TO RC, I am including a small portion of a paper I wrote two decades ago. I also am including a few resources should you desire to delve more deeply. The estimates of potential allied casualties vary tremendously. However, one question that is rarely asked, is: How many more Japanese, civilian and military, would have died if the bomb had not shocked the Japanese into surrendering? This number would have been well above 300,000, and quite possibly over one million. I was happy to see you posit it.
More recent publications have made the argument that the Japanese were about to surrender and did not need the impetus of atomic bombs. All of the original resource material that I used led me to conclude that they were not on the verge of surrendering. This is what American policy makers concluded. One needs to carefully scrutinize the Japanese response to the Potsdam Ultimatum. Then add to this 4 years experience of suicide before surrender. I do not see how American policy makers could have come to any other conclusion. A side note: The original target list included Kyoto. It was removed from the list because of its cultural significance.

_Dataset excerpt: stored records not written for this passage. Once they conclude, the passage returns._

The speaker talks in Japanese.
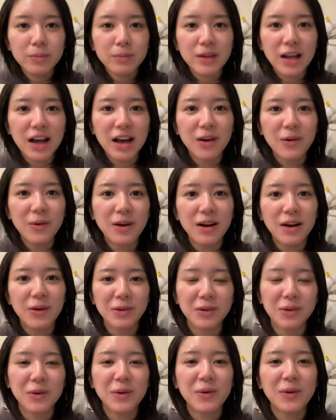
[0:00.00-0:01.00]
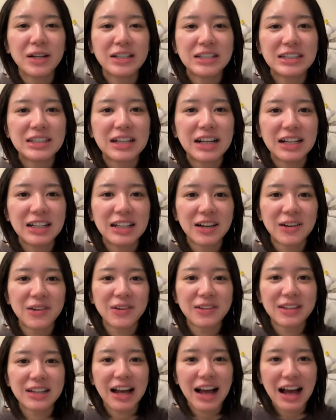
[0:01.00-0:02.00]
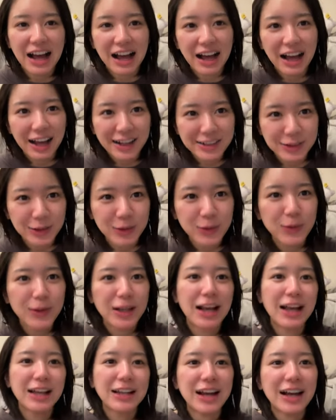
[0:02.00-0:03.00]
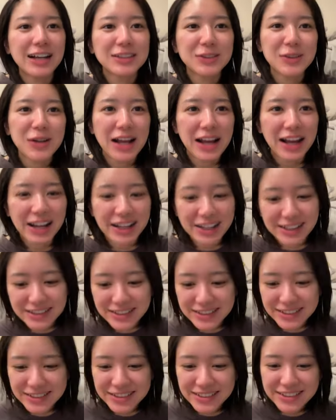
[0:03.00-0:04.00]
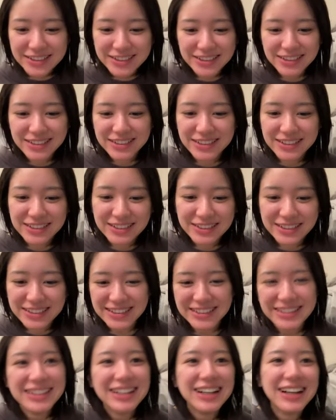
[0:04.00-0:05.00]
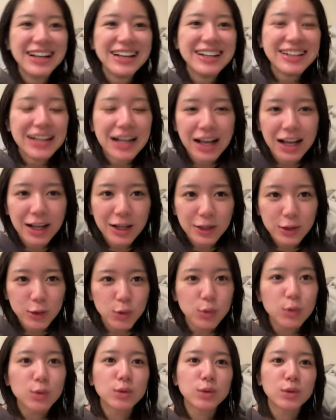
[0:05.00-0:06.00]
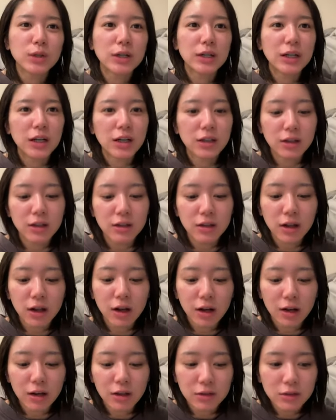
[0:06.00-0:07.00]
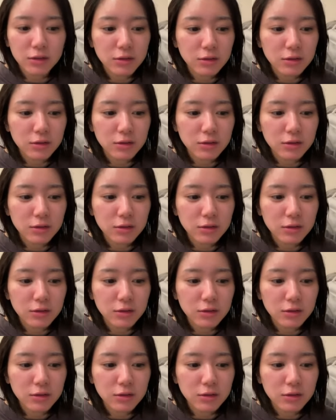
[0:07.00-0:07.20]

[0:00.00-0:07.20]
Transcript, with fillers: うん、あ、ほら男はしないだろうって。あーちょっとやだそれちょっとそれやだな。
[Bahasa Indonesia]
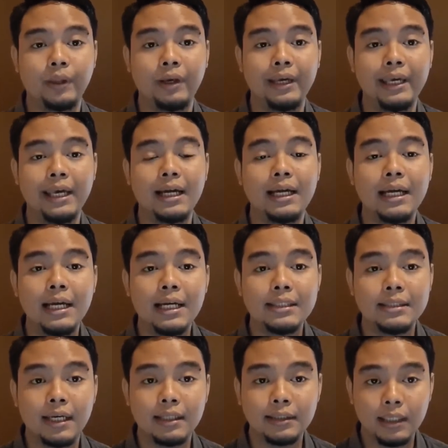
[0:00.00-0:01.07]
Oke ya,
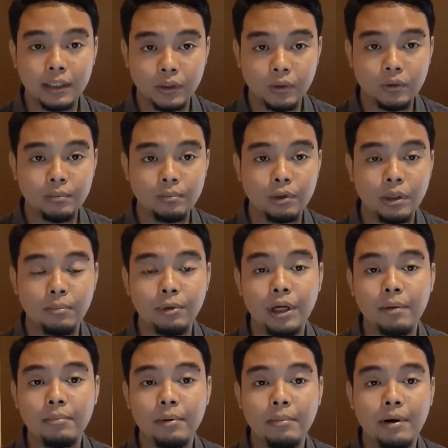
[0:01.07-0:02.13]
saya rasa itu
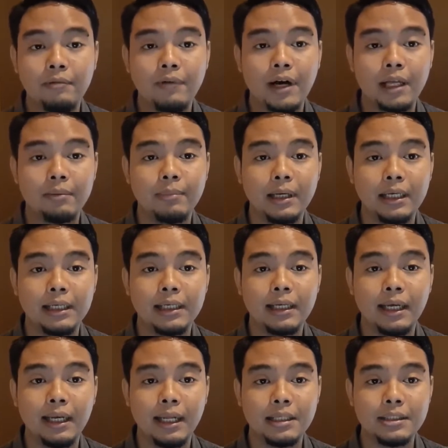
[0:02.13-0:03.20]
mudah-mudahan bermanfaat bagi
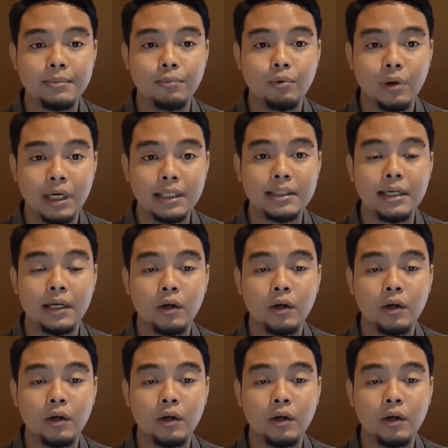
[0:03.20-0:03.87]
kalian semua.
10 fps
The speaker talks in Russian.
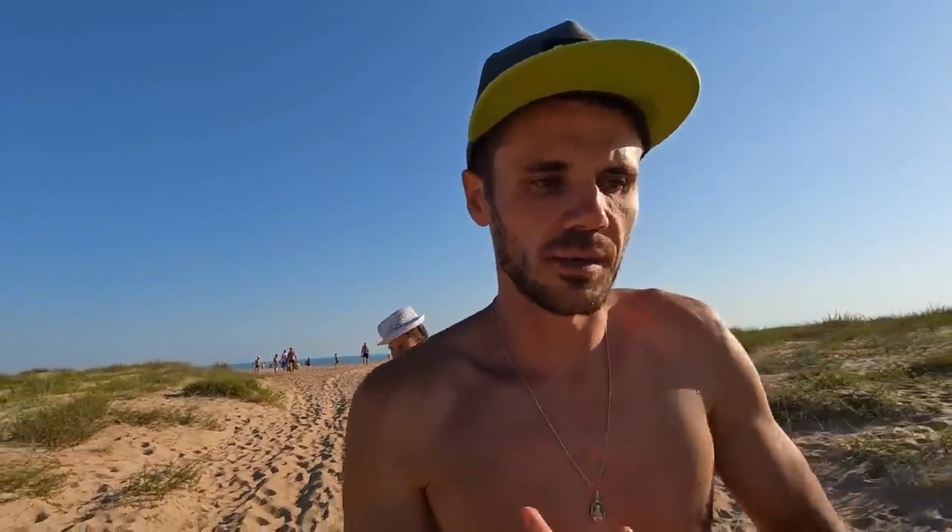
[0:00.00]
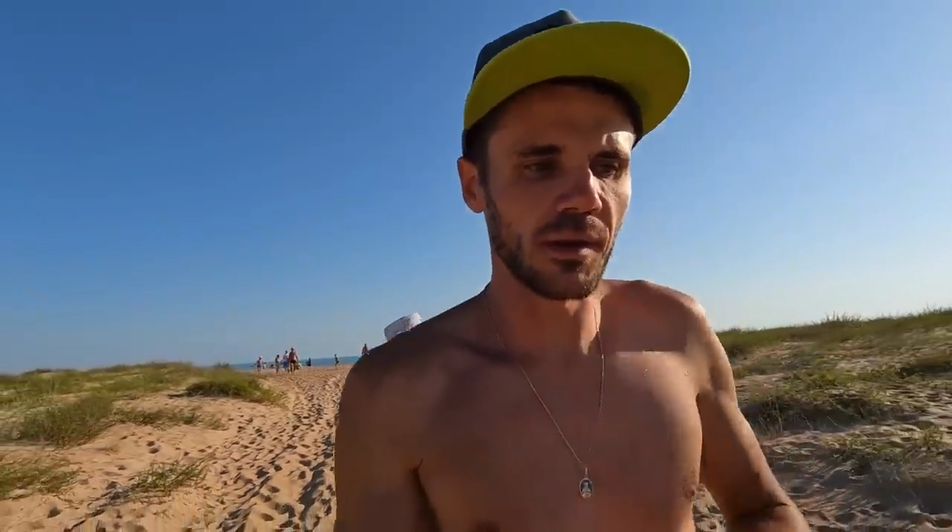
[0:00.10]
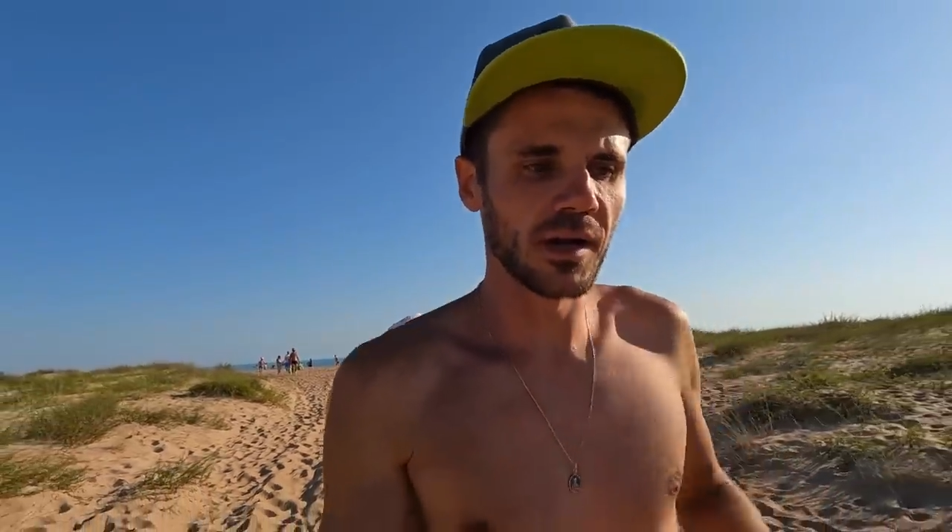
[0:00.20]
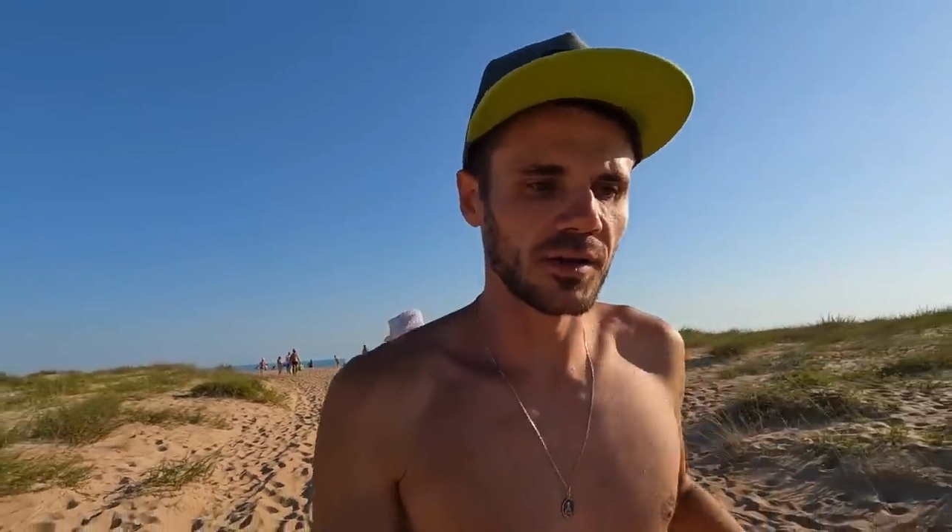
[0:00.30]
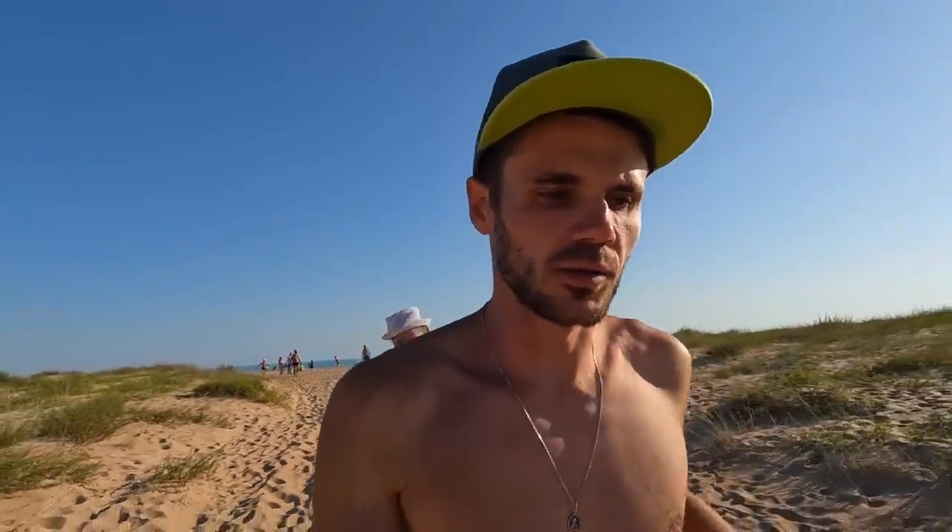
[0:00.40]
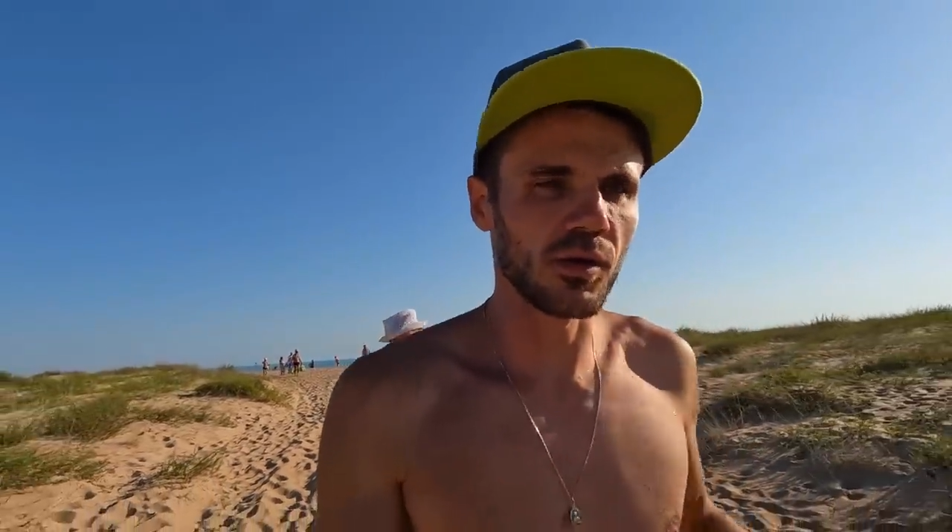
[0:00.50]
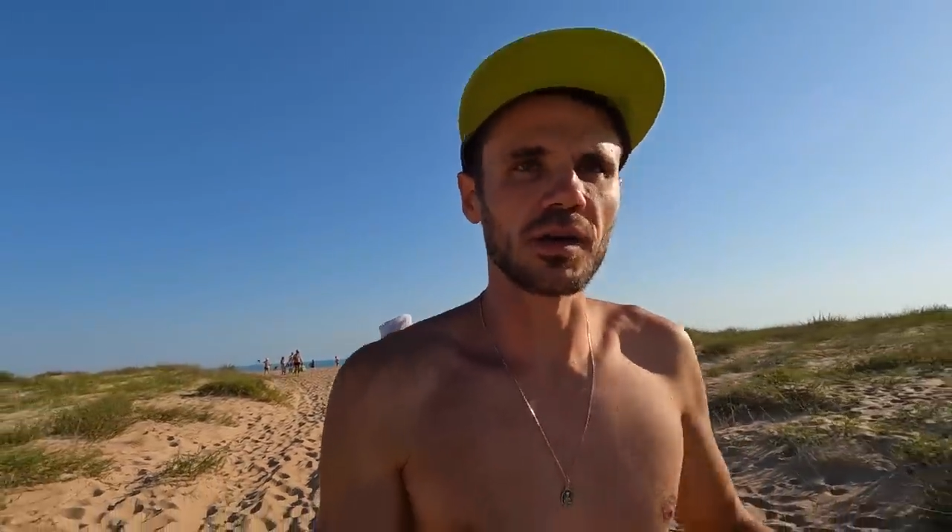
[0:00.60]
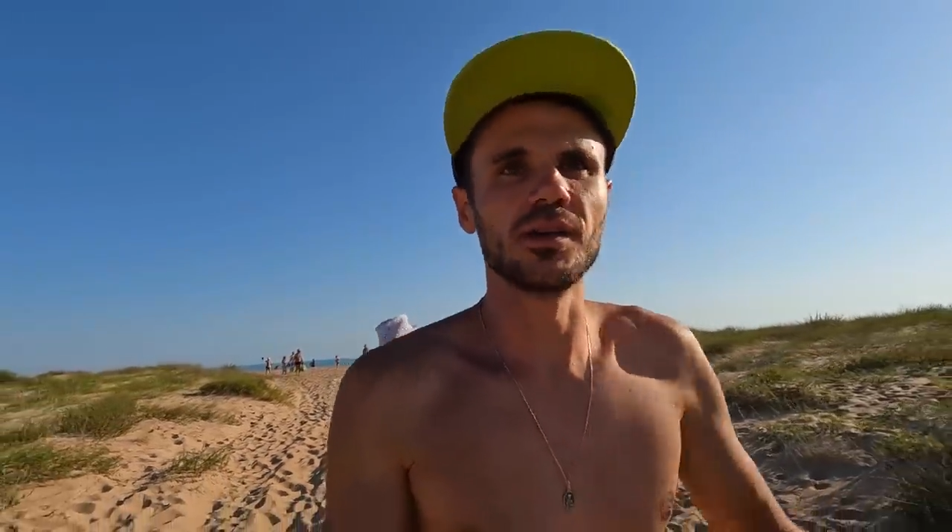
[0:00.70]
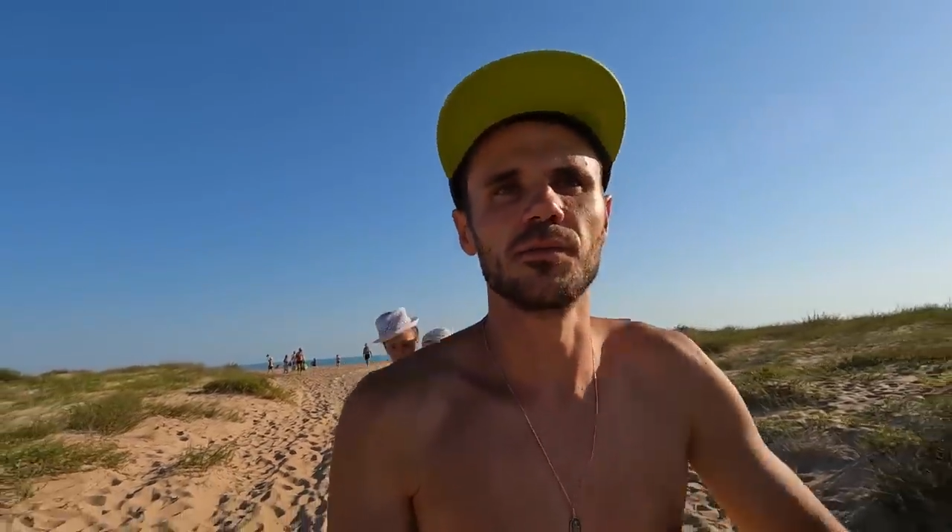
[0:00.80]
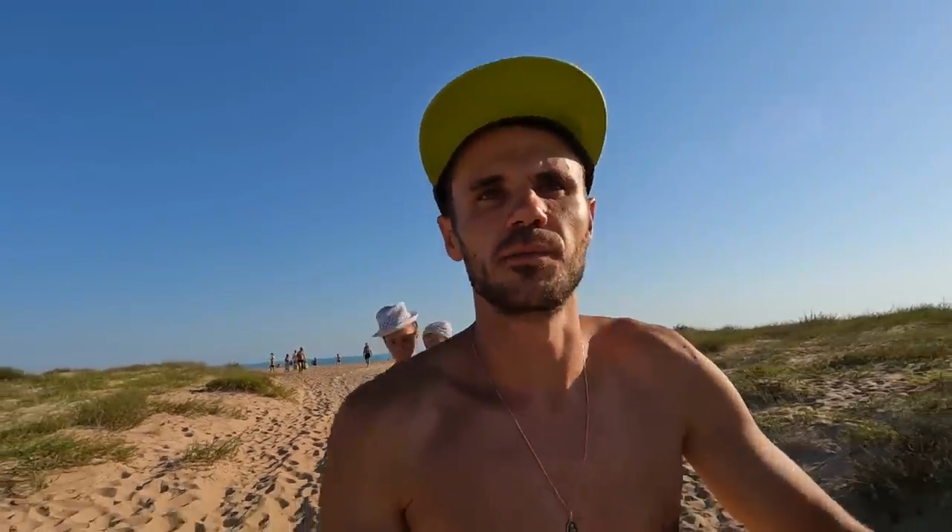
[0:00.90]
нормальный
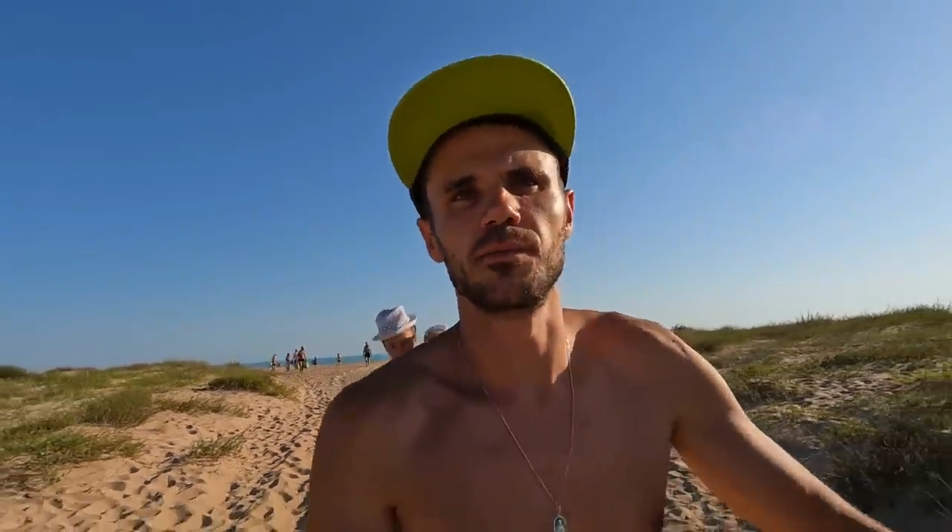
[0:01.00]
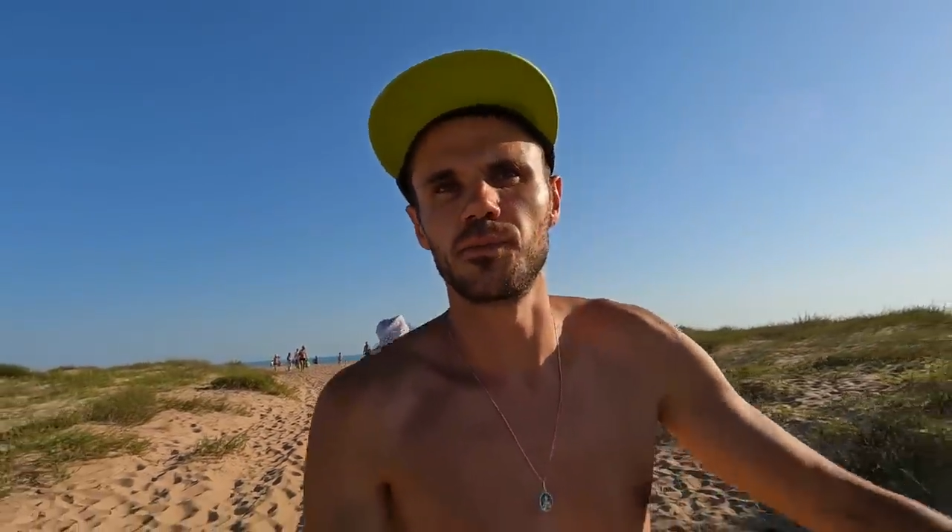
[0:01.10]
ток, они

There were three different invasion plans submitted to the Joint Chiefs of Staff. The plan that was finally accepted was an attack on Southern Kyushu, followed by an invasion of the Tokyo plain. Estimates of casualties differ tremendously. The Joint War Plans Center estimated casualties at 40,000 dead, 150,000 wounded, and 2,500 missing. (1)
Secretary of War Stimson writes that he “was informed that such operations might be expected to cost over a million casualties to American forces alone.” (2)
Truman says that “General Marshal told me that it might cost half a million American lives.” (3)
1. Bernstein, A Postwar Myth, p. 39.
2. Stimson, The Decision To Use The Atomic Bomb, p. 102.
3. Truman, Year of Decisions, p. 417.
Bernstein, B.J., ‘A Postwar Myth: 500,000 U.S. Lives Saved”, Bulletin of the Atomic Scientists, June/July 1986.
Compton, K.T., “If The Atomic Bomb Had Not Been Used”, Atlantic Monthly, Dec. 1946.
Stimson, H.L., “The Decision to Use the Atomic Bomb”, Harper’s Magazine, Feb. 1947.
Alperovitz, G., Atomic Diplomacy: Hiroshima and Potsdam, Simon and Schuster, New York, 1965.
Feis, H., Between War and Peace, Princeton,, New Jersey, 1960.
Feis, H., Churchill. Roosevelt. Stalin, Princeton, New Jersey, 1957.
Feis, H., The Atomic Bomb and the End of World War Two, Princeton, New Jersey, 1966.
Mandelbaum, M., The Nuclear Revolution, Cambridge University Press, 1981.
Morrison, E.E., Turmoil and Tradition, Boston, 1960.
Smith, G., American Diplomacy During the Second World War
1941-1945, Yale University, 1965.
Truman, H.S., Mr. Citizen, Random House, 1960.
Truman, H.S., Of f The Record, New York, 1980.
Truman, H.S., Year Of Decisions, New York, 1955.